Remix.run Logo
airstrike 3 hours ago

This seems to be an attempt to compete with people running local models on Apple hardware—even though those local Mac Mini setups aren't really powerful.

I expect we'll get there in a few years, so perhaps this is Nvidia taking an early step in that direction.

In that case, this goes against Anthropic and OpenAI's business models. Which is a double whammy after Jensen Huang's recent comment about how agentic coding will only increase demand for software engineers, not reduce it.

So it also feels like a part of a budding shift in the competitive tension between the various parts of the AI supply chain.

thewebguyd 2 hours ago | parent | next [-]

Local AI was/is bound to happen, eventually. It'd be smart of Nvidia to get ahead of it.

Non-techy consumers may never do it, but at some point businesses are going to start asking when do they stop paying per token and start running models themselves. Right now the hardware is cost prohibitive, but I doubt that'll always be the case. Eventually the hardware will get cheaper and more available, and Nvidia seems to be betting on that.

They don't care where inference happens, so long as it happens on Nvidia hardware.

h14h 2 hours ago | parent | next [-]

IMO it's only a matter of time before "self-hosting local AI" is as complicated as installing an app and clicking a download button.

And when that happens, the pitch to non-techy users is "Free ChatGPT you can use offline with zero privacy risk". Once hardware accessibility and LLM efficiency advance to the point that this becomes feasible, I suspect it'll result in a much bigger hit to the cloud AI market than many expect.

ribosometronome 16 minutes ago | parent | next [-]

That workflow has been around for awhile now. I'm sure there are others but LM Studio has a model browser in app that effectively simplifies things to hitting download and hitting launch. The complexity tends to be in that there's a lot of models to choose from and also knowing how to set up whatever tool you're using with a local model. None of it's particularly hard, unless you start trying to customize settings.

I think the bigger hang up is that they're still slower and less capable than the frontier models, especially at the hardware specs most home users are likely to have.

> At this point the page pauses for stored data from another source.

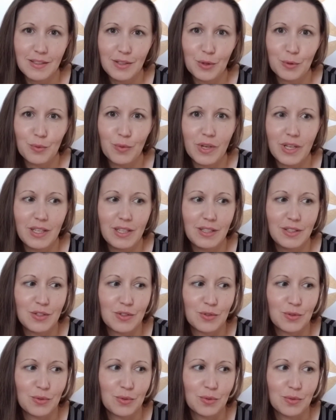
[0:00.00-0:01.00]
you're ready
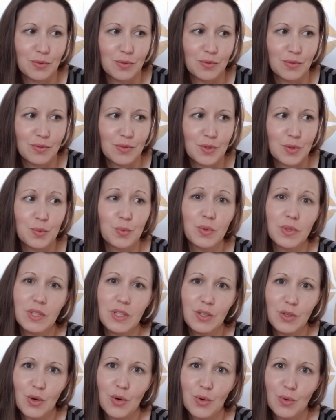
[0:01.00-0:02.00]
to to really
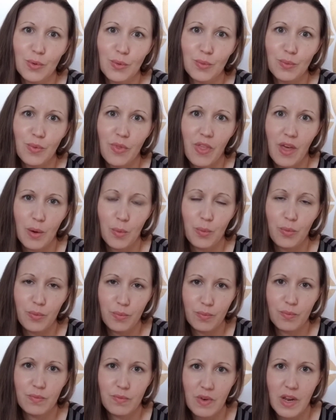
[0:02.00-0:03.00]
go that
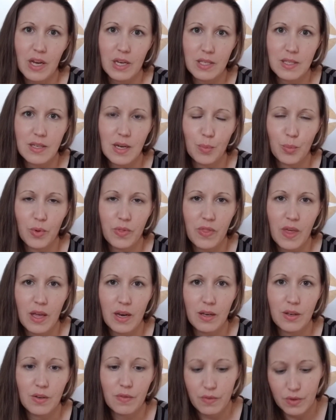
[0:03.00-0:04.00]
next step with that
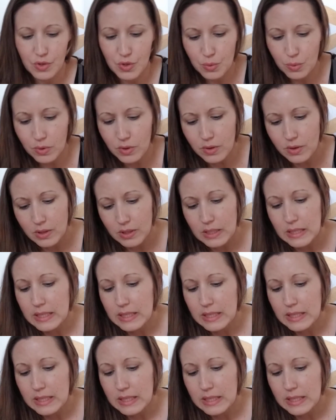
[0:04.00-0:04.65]
individual,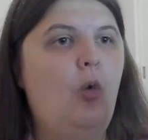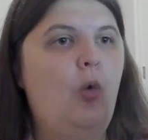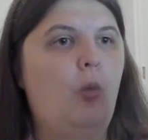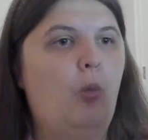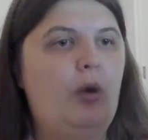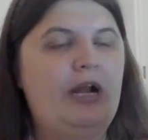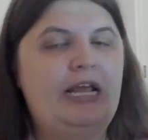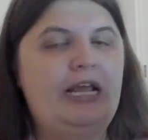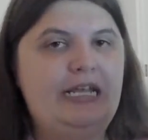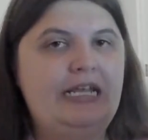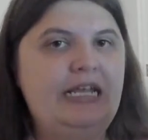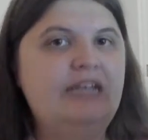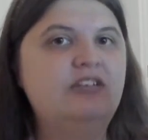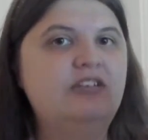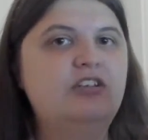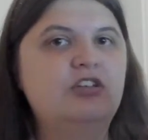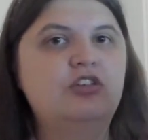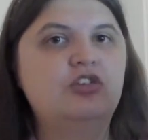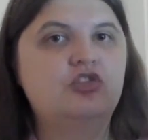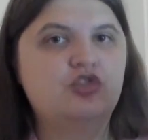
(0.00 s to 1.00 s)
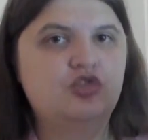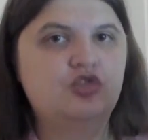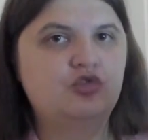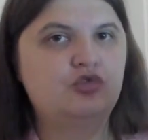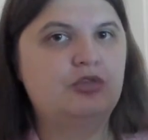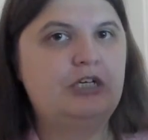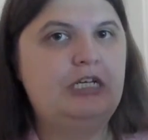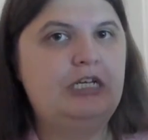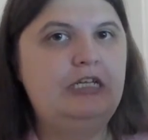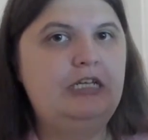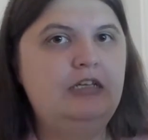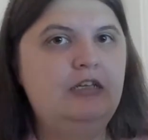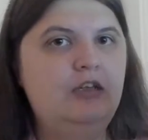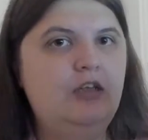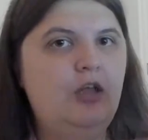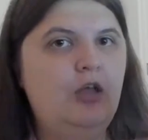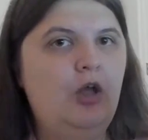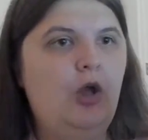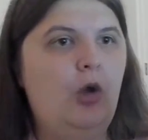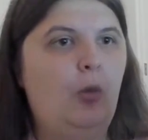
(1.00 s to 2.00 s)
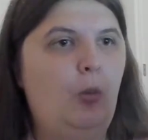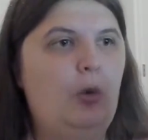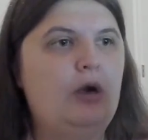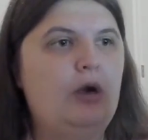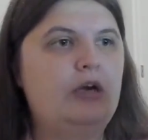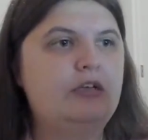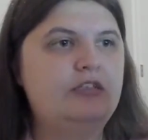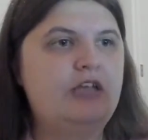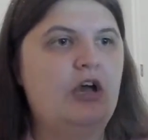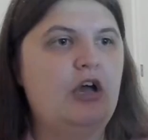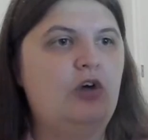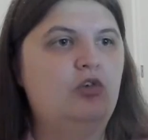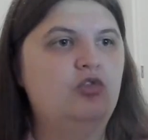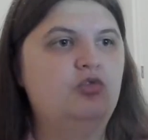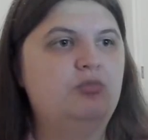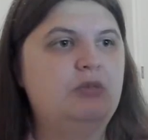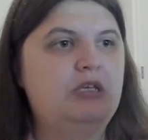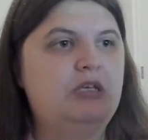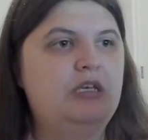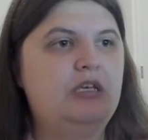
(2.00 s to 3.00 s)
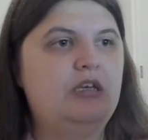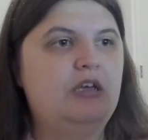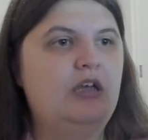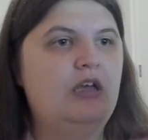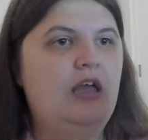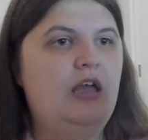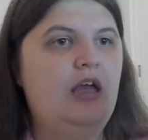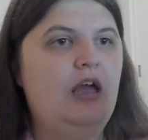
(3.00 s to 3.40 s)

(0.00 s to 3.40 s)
when I get to the screen where it tells me,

adamrezich 2 hours ago | parent | prev [-]

Why is it only a matter of time? The AI-as-a-service companies are going to continue to improve their products by improving both the part that could be reproduced in a self-hosted setup, but also the “secret sauce” they put on top of that to make it a better product. There is no incentive for this “secret sauce” to be something that can be reproduced for self-hosting, is there?

h14h an hour ago | parent | next [-]

I think a major incentive could be to sell hardware. If Apple is able to get their hands on a local LLM capable of covering a significant % of what people use ChatGPT for, the pitch they can offer is:

"Free, private, offline ChatGPT so long as your laptop has X GB of RAM"

Beyond that, I wouldn't underestimate the incentive of "because I can". The "secret sauce" you refer to is effectively just a DB & a while loop that feeds text to a bunch of tensors. If an indie dev decides they want to release something that dismantles the OpenAI & Anthropic moats, there really isn't all that big of a technical barrier stopping them.

bigyabai an hour ago | parent [-]

LLM inference decode is heavily dependent on memory speed, not just having lots of memory. You can't say "X amount of ram" because the memory bandwidth on an M1 is 68.3 GB/s versus the 614 GB/s of an M5 Max, or a 4090's 1.01 TB/s over GDDR6X.

This basically creates a bottleneck at the oldest/cheapest Apple Silicon machines, which are already crippled for context prefill.

h14h 35 minutes ago | parent [-]

Thanks for clarifying -- I was oversimplifying.

But honestly, obsoleting a huge number of otherwise great Apple Silicon machines is something Apple would moment consider a major "pro" of building a compelling local AI stack.

With how much speculation around the difficult time Apple has had getting people to upgrade from M1, I'm sure they'd jump at such an opportunity.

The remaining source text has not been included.